((

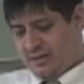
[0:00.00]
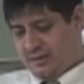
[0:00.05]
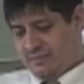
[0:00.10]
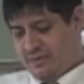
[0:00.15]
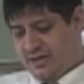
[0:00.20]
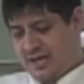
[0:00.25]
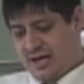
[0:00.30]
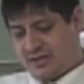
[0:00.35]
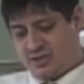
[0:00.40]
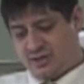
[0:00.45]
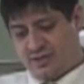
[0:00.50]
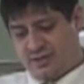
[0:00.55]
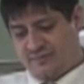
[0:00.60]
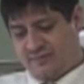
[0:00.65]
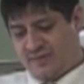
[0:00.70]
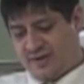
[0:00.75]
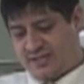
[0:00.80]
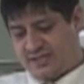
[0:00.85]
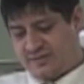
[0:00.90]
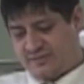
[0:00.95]
But not during the
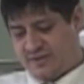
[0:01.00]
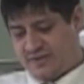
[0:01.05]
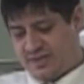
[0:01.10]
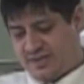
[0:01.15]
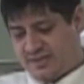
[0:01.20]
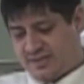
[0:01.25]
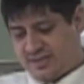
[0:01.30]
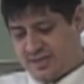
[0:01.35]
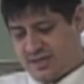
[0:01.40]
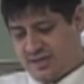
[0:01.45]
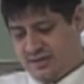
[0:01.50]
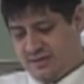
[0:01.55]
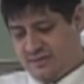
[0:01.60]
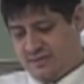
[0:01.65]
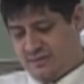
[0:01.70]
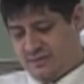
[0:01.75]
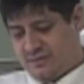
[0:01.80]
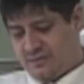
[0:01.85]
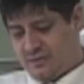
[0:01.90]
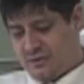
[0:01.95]
festival, they said,
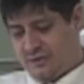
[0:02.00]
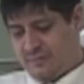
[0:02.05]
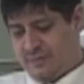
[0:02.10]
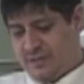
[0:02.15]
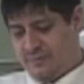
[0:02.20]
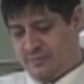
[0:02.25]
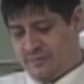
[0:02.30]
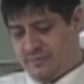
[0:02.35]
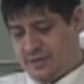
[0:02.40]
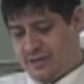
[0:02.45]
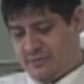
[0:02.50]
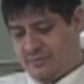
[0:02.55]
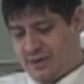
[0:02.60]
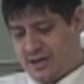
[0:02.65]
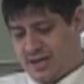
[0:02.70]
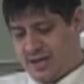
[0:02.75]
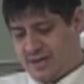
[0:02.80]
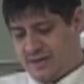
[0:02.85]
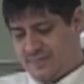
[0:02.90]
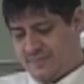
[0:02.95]
or the people may
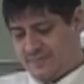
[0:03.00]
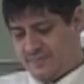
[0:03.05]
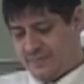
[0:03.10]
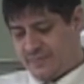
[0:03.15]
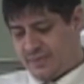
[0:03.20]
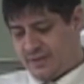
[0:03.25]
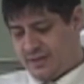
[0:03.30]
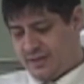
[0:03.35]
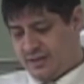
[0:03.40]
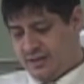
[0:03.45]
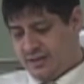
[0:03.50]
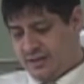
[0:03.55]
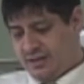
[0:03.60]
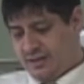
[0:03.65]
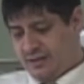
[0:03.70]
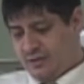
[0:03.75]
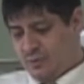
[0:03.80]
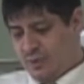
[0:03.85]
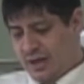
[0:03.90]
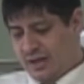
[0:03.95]
riot.
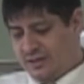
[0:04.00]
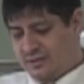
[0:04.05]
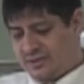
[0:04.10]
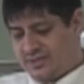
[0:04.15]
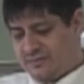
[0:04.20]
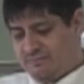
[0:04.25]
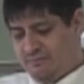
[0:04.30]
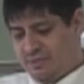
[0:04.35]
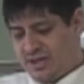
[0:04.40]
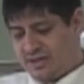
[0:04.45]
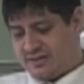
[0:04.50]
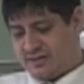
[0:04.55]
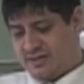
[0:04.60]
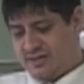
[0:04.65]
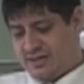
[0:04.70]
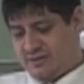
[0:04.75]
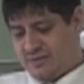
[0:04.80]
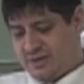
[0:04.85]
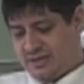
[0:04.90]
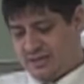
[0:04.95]
While he was in
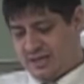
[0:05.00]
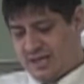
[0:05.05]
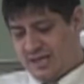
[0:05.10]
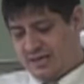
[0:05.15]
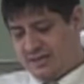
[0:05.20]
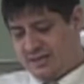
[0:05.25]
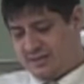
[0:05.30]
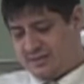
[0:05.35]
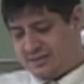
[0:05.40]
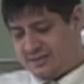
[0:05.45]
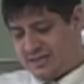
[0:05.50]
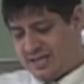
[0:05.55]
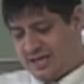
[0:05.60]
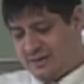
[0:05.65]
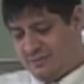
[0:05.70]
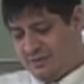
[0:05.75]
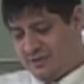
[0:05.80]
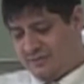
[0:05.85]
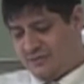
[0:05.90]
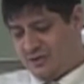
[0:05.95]
Bethany, reclining at the
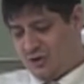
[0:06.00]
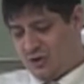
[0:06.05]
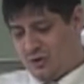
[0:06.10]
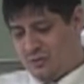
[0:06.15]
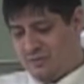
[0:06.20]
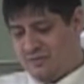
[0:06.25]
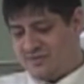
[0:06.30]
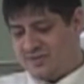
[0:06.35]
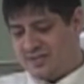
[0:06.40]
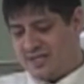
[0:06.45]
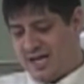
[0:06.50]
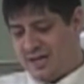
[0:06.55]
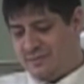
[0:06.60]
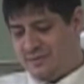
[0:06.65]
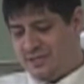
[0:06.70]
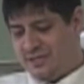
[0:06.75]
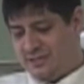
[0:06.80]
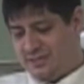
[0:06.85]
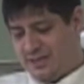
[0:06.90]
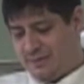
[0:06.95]
table of the home of
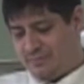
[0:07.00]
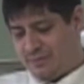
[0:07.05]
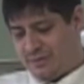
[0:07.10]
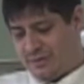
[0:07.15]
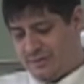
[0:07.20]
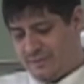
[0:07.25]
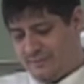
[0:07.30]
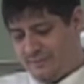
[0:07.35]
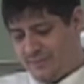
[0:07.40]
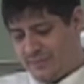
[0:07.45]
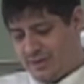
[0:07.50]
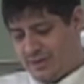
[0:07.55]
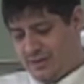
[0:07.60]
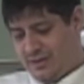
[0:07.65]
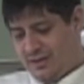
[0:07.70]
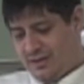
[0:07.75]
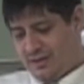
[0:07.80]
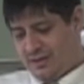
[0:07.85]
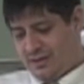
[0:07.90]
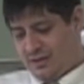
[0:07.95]
Simon the leper,
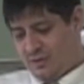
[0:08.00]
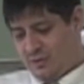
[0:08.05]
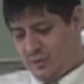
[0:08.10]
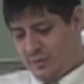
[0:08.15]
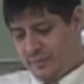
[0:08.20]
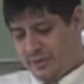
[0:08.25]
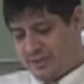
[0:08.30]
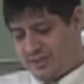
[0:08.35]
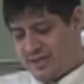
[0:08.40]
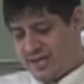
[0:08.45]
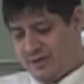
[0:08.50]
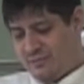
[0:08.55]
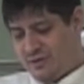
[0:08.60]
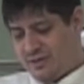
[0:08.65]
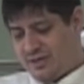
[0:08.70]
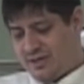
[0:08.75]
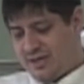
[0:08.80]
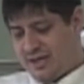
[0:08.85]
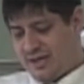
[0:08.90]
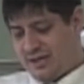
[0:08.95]
a woman came
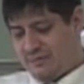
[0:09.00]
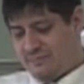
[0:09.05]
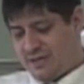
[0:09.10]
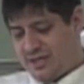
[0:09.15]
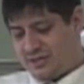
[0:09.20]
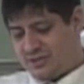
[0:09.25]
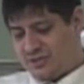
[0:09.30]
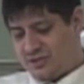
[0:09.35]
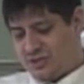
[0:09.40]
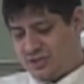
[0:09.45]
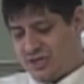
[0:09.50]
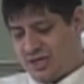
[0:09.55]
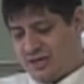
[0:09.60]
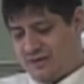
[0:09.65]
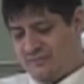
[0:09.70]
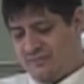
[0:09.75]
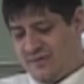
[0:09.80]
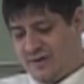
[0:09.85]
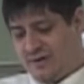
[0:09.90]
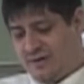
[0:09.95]
with an alabaster
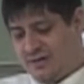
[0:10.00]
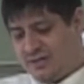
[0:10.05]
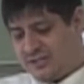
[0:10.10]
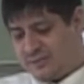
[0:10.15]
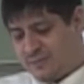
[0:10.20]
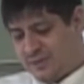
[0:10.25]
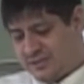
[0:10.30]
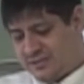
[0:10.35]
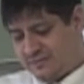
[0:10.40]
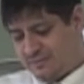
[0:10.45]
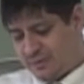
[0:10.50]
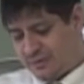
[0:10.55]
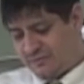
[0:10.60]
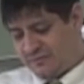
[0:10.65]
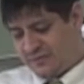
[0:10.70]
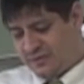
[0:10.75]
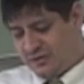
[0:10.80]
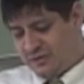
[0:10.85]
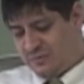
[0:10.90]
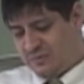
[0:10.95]
jar of very expensive
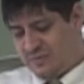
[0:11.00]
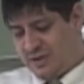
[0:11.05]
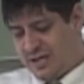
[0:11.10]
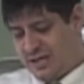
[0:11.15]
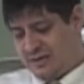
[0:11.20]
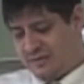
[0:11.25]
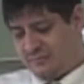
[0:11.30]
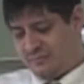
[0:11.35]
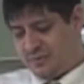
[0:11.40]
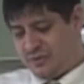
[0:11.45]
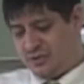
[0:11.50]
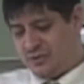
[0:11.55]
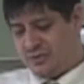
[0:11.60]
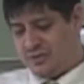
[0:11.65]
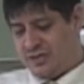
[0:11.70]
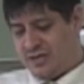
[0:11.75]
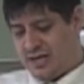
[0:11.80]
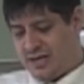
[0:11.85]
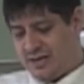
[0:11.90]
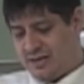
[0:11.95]
perfume made of
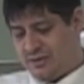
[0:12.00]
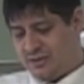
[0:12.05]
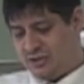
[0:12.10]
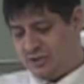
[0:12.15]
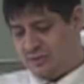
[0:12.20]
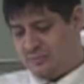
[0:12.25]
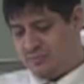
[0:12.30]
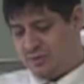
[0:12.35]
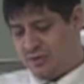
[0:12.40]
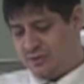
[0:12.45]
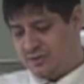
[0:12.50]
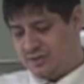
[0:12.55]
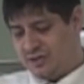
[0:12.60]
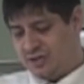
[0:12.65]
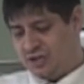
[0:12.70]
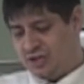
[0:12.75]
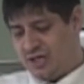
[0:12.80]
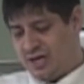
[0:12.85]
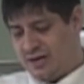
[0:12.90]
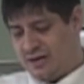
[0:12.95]
pure nard. She broke the
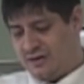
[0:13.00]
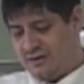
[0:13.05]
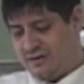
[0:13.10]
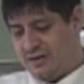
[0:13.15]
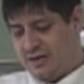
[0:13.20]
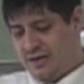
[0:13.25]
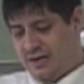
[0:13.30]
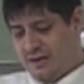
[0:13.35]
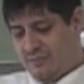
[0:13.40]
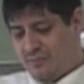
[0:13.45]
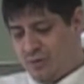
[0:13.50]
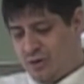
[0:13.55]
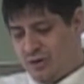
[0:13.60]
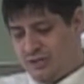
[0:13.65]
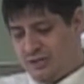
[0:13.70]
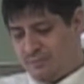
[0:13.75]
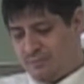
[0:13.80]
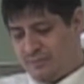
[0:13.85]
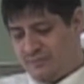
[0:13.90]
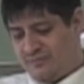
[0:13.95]
jar and
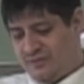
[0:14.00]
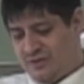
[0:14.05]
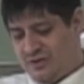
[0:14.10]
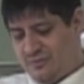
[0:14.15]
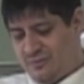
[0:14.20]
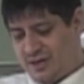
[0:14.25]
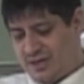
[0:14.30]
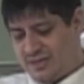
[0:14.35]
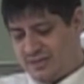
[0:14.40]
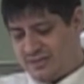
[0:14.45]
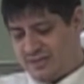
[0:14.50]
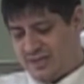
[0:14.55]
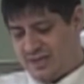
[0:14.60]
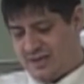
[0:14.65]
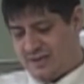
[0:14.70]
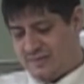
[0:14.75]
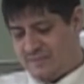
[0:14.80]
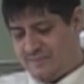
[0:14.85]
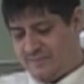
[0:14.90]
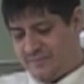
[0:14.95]
poured the perfume on his
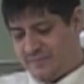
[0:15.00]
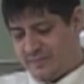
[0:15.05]
head.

))

WHAT YOU WILL DO:
All records above are to be repeated exactly, with the images left out.

THE COMPLETED TASK:
[0:00.00]
[0:00.05]
[0:00.10]
[0:00.15]
[0:00.20]
[0:00.25]
[0:00.30]
[0:00.35]
[0:00.40]
[0:00.45]
[0:00.50]
[0:00.55]
[0:00.60]
[0:00.65]
[0:00.70]
[0:00.75]
[0:00.80]
[0:00.85]
[0:00.90]
[0:00.95]
But not during the
[0:01.00]
[0:01.05]
[0:01.10]
[0:01.15]
[0:01.20]
[0:01.25]
[0:01.30]
[0:01.35]
[0:01.40]
[0:01.45]
[0:01.50]
[0:01.55]
[0:01.60]
[0:01.65]
[0:01.70]
[0:01.75]
[0:01.80]
[0:01.85]
[0:01.90]
[0:01.95]
festival, they said,
[0:02.00]
[0:02.05]
[0:02.10]
[0:02.15]
[0:02.20]
[0:02.25]
[0:02.30]
[0:02.35]
[0:02.40]
[0:02.45]
[0:02.50]
[0:02.55]
[0:02.60]
[0:02.65]
[0:02.70]
[0:02.75]
[0:02.80]
[0:02.85]
[0:02.90]
[0:02.95]
or the people may
[0:03.00]
[0:03.05]
[0:03.10]
[0:03.15]
[0:03.20]
[0:03.25]
[0:03.30]
[0:03.35]
[0:03.40]
[0:03.45]
[0:03.50]
[0:03.55]
[0:03.60]
[0:03.65]
[0:03.70]
[0:03.75]
[0:03.80]
[0:03.85]
[0:03.90]
[0:03.95]
riot.
[0:04.00]
[0:04.05]
[0:04.10]
[0:04.15]
[0:04.20]
[0:04.25]
[0:04.30]
[0:04.35]
[0:04.40]
[0:04.45]
[0:04.50]
[0:04.55]
[0:04.60]
[0:04.65]
[0:04.70]
[0:04.75]
[0:04.80]
[0:04.85]
[0:04.90]
[0:04.95]
While he was in
[0:05.00]
[0:05.05]
[0:05.10]
[0:05.15]
[0:05.20]
[0:05.25]
[0:05.30]
[0:05.35]
[0:05.40]
[0:05.45]
[0:05.50]
[0:05.55]
[0:05.60]
[0:05.65]
[0:05.70]
[0:05.75]
[0:05.80]
[0:05.85]
[0:05.90]
[0:05.95]
Bethany, reclining at the
[0:06.00]
[0:06.05]
[0:06.10]
[0:06.15]
[0:06.20]
[0:06.25]
[0:06.30]
[0:06.35]
[0:06.40]
[0:06.45]
[0:06.50]
[0:06.55]
[0:06.60]
[0:06.65]
[0:06.70]
[0:06.75]
[0:06.80]
[0:06.85]
[0:06.90]
[0:06.95]
table of the home of
[0:07.00]
[0:07.05]
[0:07.10]
[0:07.15]
[0:07.20]
[0:07.25]
[0:07.30]
[0:07.35]
[0:07.40]
[0:07.45]
[0:07.50]
[0:07.55]
[0:07.60]
[0:07.65]
[0:07.70]
[0:07.75]
[0:07.80]
[0:07.85]
[0:07.90]
[0:07.95]
Simon the leper,
[0:08.00]
[0:08.05]
[0:08.10]
[0:08.15]
[0:08.20]
[0:08.25]
[0:08.30]
[0:08.35]
[0:08.40]
[0:08.45]
[0:08.50]
[0:08.55]
[0:08.60]
[0:08.65]
[0:08.70]
[0:08.75]
[0:08.80]
[0:08.85]
[0:08.90]
[0:08.95]
a woman came
[0:09.00]
[0:09.05]
[0:09.10]
[0:09.15]
[0:09.20]
[0:09.25]
[0:09.30]
[0:09.35]
[0:09.40]
[0:09.45]
[0:09.50]
[0:09.55]
[0:09.60]
[0:09.65]
[0:09.70]
[0:09.75]
[0:09.80]
[0:09.85]
[0:09.90]
[0:09.95]
with an alabaster
[0:10.00]
[0:10.05]
[0:10.10]
[0:10.15]
[0:10.20]
[0:10.25]
[0:10.30]
[0:10.35]
[0:10.40]
[0:10.45]
[0:10.50]
[0:10.55]
[0:10.60]
[0:10.65]
[0:10.70]
[0:10.75]
[0:10.80]
[0:10.85]
[0:10.90]
[0:10.95]
jar of very expensive
[0:11.00]
[0:11.05]
[0:11.10]
[0:11.15]
[0:11.20]
[0:11.25]
[0:11.30]
[0:11.35]
[0:11.40]
[0:11.45]
[0:11.50]
[0:11.55]
[0:11.60]
[0:11.65]
[0:11.70]
[0:11.75]
[0:11.80]
[0:11.85]
[0:11.90]
[0:11.95]
perfume made of
[0:12.00]
[0:12.05]
[0:12.10]
[0:12.15]
[0:12.20]
[0:12.25]
[0:12.30]
[0:12.35]
[0:12.40]
[0:12.45]
[0:12.50]
[0:12.55]
[0:12.60]
[0:12.65]
[0:12.70]
[0:12.75]
[0:12.80]
[0:12.85]
[0:12.90]
[0:12.95]
pure nard. She broke the
[0:13.00]
[0:13.05]
[0:13.10]
[0:13.15]
[0:13.20]
[0:13.25]
[0:13.30]
[0:13.35]
[0:13.40]
[0:13.45]
[0:13.50]
[0:13.55]
[0:13.60]
[0:13.65]
[0:13.70]
[0:13.75]
[0:13.80]
[0:13.85]
[0:13.90]
[0:13.95]
jar and
[0:14.00]
[0:14.05]
[0:14.10]
[0:14.15]
[0:14.20]
[0:14.25]
[0:14.30]
[0:14.35]
[0:14.40]
[0:14.45]
[0:14.50]
[0:14.55]
[0:14.60]
[0:14.65]
[0:14.70]
[0:14.75]
[0:14.80]
[0:14.85]
[0:14.90]
[0:14.95]
poured the perfume on his
[0:15.00]
[0:15.05]
head.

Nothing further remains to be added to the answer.